Accra'. As such, there was a collective sigh of dismay when FatherGrandpa went to Korle Bu with a broken finger and walked out with a plaster cast and GeeMaa's heart. These stories floated around on the suspension of grief and remembrance, maintaining a steady hubbub on our courtyard. In every corner, a story; not always believable, but a story nonetheless. “Oh, she was a great woman. Always smiling…” “Ei, she was good oh! Better than some of the doctors.” “I have a photo of her with my Kwame when he was born. Look at him now.” The black and white clad bundle of mothering flesh pulled her boy towards her by the sleeve. “Isn’t he handsome?” Kwame smiled one of those smiles designed to support the social efforts of preening mothers.
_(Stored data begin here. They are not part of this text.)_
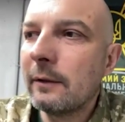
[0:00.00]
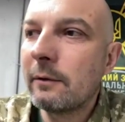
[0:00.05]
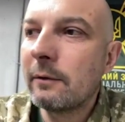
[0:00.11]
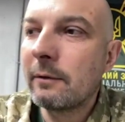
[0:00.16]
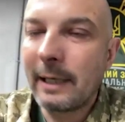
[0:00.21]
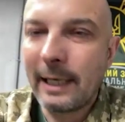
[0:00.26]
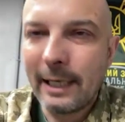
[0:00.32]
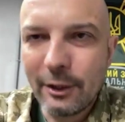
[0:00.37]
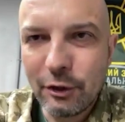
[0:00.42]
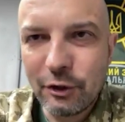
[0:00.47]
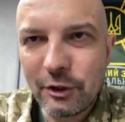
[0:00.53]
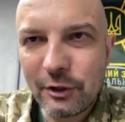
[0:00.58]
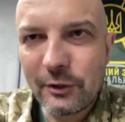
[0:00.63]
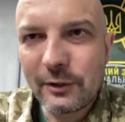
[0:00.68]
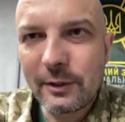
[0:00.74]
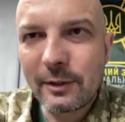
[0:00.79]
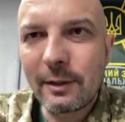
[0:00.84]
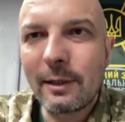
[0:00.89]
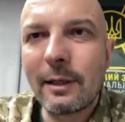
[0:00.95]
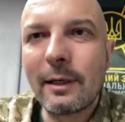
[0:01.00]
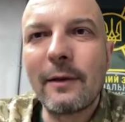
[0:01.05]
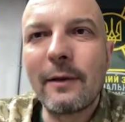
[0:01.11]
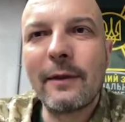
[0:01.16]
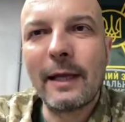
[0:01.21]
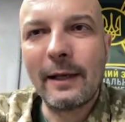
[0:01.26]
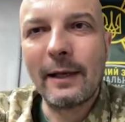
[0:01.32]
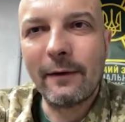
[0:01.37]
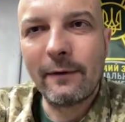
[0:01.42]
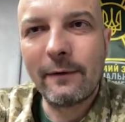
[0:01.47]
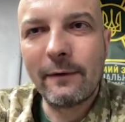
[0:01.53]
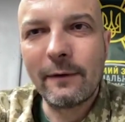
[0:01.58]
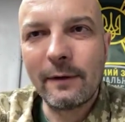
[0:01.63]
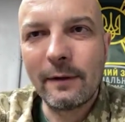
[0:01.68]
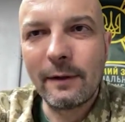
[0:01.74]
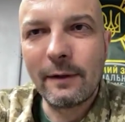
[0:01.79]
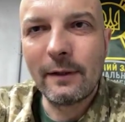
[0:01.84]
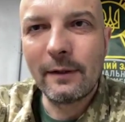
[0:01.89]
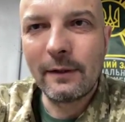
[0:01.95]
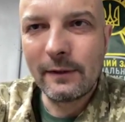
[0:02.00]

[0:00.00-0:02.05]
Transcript: trenches uh, that uh,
Lifting his cheeks slightly as though he were swallowing a bitter pill. By nine a.m. our courtyard was full of chattering mourners. Our square creampainted house was like a piece of sponge cake besieged by flies. I took a picture from a distance. On the large veranda that led to our front door, GeeMaa’s body lay in state. As the visitors glided past the neat corpse, they stopped and shook hands with my father and his siblings. Auntie Patience, Auntie Ama and Uncle Tommy had all insisted on a big funeral, yet none of them offered to help with the cost of organising it. “But she died with you,” they said. As though my father had somehow killed GeeMaa.


I overheard my father telling my mother that they were already arguing about who would inherit GeeMaa’s two houses in Adabraka. Yet they sat there, looking fashionably solemn in matching fabric permutated into different outfits. Matching envelopes of discontent – to be opened after the funeral.